■ TASK TO CARRY OUT: Transcribe the following entries letter for letter, without the pictures.
START DATA PROVIDED
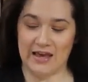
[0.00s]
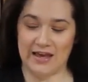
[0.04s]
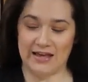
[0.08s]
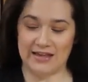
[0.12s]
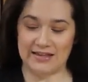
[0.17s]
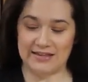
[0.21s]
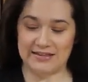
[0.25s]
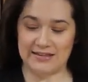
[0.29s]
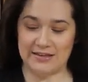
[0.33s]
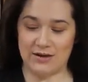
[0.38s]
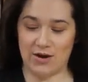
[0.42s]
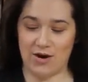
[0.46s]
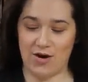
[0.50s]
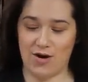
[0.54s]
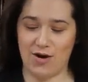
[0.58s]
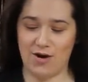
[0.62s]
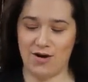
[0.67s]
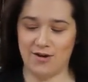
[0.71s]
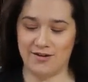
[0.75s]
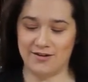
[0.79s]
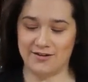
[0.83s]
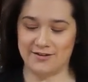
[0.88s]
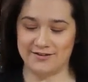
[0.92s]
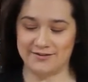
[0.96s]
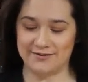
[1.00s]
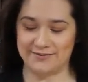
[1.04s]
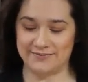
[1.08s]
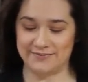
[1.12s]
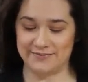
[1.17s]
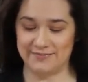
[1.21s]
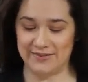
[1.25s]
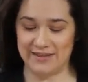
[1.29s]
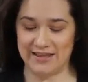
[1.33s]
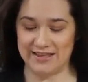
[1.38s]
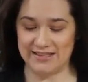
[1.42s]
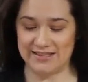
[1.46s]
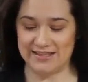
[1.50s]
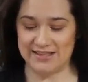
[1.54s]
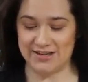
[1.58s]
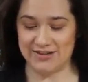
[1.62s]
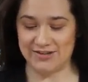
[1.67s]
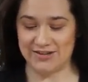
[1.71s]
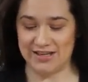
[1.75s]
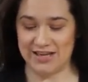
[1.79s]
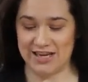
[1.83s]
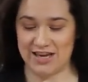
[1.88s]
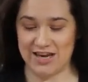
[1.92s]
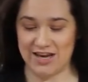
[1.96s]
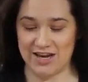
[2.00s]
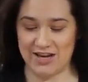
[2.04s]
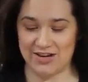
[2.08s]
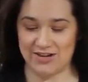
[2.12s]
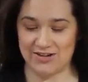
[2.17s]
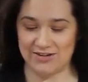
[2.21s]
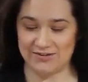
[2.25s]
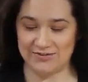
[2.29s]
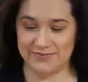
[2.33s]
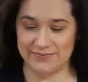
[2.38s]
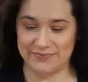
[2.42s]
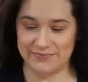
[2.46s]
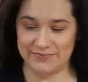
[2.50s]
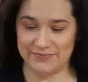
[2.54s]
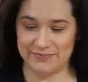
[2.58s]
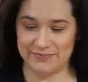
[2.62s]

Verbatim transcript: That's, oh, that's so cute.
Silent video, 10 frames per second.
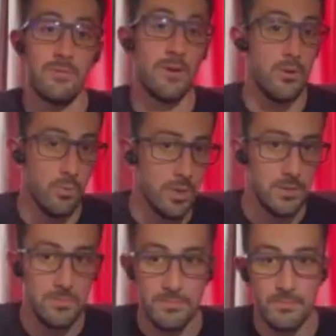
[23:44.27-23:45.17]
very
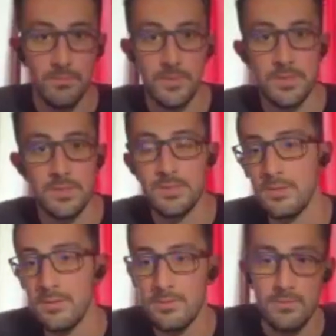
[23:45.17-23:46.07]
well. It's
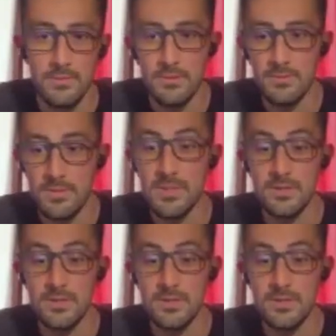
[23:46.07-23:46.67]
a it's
END DATA PROVIDED
■ THE COMPLETED TASK:
[0.00s]
[0.04s]
[0.08s]
[0.12s]
[0.17s]
[0.21s]
[0.25s]
[0.29s]
[0.33s]
[0.38s]
[0.42s]
[0.46s]
[0.50s]
[0.54s]
[0.58s]
[0.62s]
[0.67s]
[0.71s]
[0.75s]
[0.79s]
[0.83s]
[0.88s]
[0.92s]
[0.96s]
[1.00s]
[1.04s]
[1.08s]
[1.12s]
[1.17s]
[1.21s]
[1.25s]
[1.29s]
[1.33s]
[1.38s]
[1.42s]
[1.46s]
[1.50s]
[1.54s]
[1.58s]
[1.62s]
[1.67s]
[1.71s]
[1.75s]
[1.79s]
[1.83s]
[1.88s]
[1.92s]
[1.96s]
[2.00s]
[2.04s]
[2.08s]
[2.12s]
[2.17s]
[2.21s]
[2.25s]
[2.29s]
[2.33s]
[2.38s]
[2.42s]
[2.46s]
[2.50s]
[2.54s]
[2.58s]
[2.62s]

Verbatim transcript: That's, oh, that's so cute.
Silent video, 10 frames per second.
[23:44.27-23:45.17]
very
[23:45.17-23:46.07]
well. It's
[23:46.07-23:46.67]
a it's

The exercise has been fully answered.